The Contrast Continues
The video above shows patrons at a Vancouver, BC restaurant urging health inspectors to leave when they attempted to close it due to what appears to have been a sudden, poorly communicated "red light-green light" closure of provincial indoor dining. Canada continues to experience lockdowns, curfews, and other extraordinary measures in response to a COVID surge that's returning case statisics to late 2020 levels.
In contrast, the US Supreme Court on Friday continued its recent orders confirming the natural right to freedom of worship, ruling that California may not prevent people from gathering in homes for Bible study and prayer meetings. Interestingly, the state argued that the court should not get involved, since improving COVID statistics would remove such restrictions within a week.
The court, clearly aware that last summer, Gov Newsom reversed an equivalent relaxation in another such red light-green light move, nevertheless went ahead and established the principle, issuing the restraining order the plaintiffs requested.
Canadian protests also continue in Montreal and Quebec City. especially in response to a reimposition of curfews in much of Quebec. Other protests occurred in Alberta, where authorities closed a church that violated orders to shut down. It's very puzzling that Canada is continuing to experience such a surge in cases with reimpositions of extremely strict controls that counterintuitively have had no perceptible effect on the disease. Meanwhile, the US is steadily relaxing controls, while vaccinations are showing positive results in nearly all regions. As discusssed in The Atlantic,
Canadians have been overwhelmingly compliant with public-health directives, wearing masks, limiting social interactions, washing and sanitizing our hands ’til our fingertips prune. And what do we get? Per capita vaccination numbers lagging behind those of 50 other countries, including Brazil, Chile, Turkey, and much of Europe, according to Johns Hopkins University’s immunization tracker. The country currently has a level-four travel advisory: “Travelers should avoid all travel to Canada,” warns the CDC. In March, the Department of Homeland Security announced that the U.S.-Canada border—closed for nearly a year, since American COVID-19 infection rates began escalating out of control—would remain closed for at least another month.

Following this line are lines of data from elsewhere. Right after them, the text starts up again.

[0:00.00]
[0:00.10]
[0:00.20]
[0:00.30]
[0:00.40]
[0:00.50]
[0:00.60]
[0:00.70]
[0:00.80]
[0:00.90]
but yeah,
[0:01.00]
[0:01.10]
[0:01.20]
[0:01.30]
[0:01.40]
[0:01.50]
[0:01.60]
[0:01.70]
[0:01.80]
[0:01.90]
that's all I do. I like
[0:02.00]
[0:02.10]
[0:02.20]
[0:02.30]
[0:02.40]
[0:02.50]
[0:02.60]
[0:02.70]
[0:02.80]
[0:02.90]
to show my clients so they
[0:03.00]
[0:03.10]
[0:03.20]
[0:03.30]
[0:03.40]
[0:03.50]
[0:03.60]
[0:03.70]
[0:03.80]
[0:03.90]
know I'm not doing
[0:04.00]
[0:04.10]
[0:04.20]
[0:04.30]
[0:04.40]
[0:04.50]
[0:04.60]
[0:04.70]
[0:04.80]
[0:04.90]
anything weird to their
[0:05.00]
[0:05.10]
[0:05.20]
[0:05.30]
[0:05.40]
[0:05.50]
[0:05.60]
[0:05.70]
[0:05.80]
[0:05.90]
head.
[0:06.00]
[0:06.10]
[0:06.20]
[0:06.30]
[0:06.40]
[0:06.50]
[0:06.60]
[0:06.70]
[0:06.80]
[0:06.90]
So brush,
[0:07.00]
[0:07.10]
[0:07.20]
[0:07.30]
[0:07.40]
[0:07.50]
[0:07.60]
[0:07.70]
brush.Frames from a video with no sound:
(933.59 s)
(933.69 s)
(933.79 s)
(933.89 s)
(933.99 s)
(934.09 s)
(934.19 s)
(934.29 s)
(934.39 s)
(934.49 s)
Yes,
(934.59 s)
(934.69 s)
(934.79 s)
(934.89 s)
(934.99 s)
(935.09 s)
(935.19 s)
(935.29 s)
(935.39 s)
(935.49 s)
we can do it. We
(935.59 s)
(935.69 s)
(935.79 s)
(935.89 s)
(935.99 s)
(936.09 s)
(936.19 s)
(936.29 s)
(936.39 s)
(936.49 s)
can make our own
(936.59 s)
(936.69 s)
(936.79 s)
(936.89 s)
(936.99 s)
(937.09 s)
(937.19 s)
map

The Atlantic piece suggests there's no single cause for the extremely slow rollout of vaccine in Canada:
Without much domestic manufacturing capacity to speak of, Canada had to sign advance-purchase deals with international vaccine companies. The country hedged its bet by mostly going with companies funded by Operation Warp Speed, and so far its strategy has been to overbuy doses in the hopes of securing enough to vaccinate all of its citizens. A mounting critique, however, is that perhaps Canada should have been more specific than “first quarter of 2021” in terms of arranging vaccine-delivery timing.
Bu whatever the reason, it's becoming plain that as of 2021, the single most visible and effective response to COVID is vaccine, and in the hands of capable public health authorities and policymakers, the turnaround in hard-hit US states like California has been spectacular. (This doesn't exclude other potential explanations for positive results in places like Texas and Sweden.) But in some important way, Canada and a few US states like Michigan have missed the boat, and the evidence is impossible to ignore that draconian lockdown-style controls and a red light-green light approach are utterly feckless measures that are actually counterproductive.While the Atlantic piece says "Canadians have been overwhelmingly compliant", it's startmg to sound as though there are limits even to Canadian willingness to comply. Certainly a factor in what's beginning to look like US success in beating the combination of epidemic and moral panic has been the clear willingness of citizens to hold authorities electorally accountable, as well as the cooperation of the court system in clearly enforcing natural rights in the face of open-ended government efforts to curtail them in an "emergency".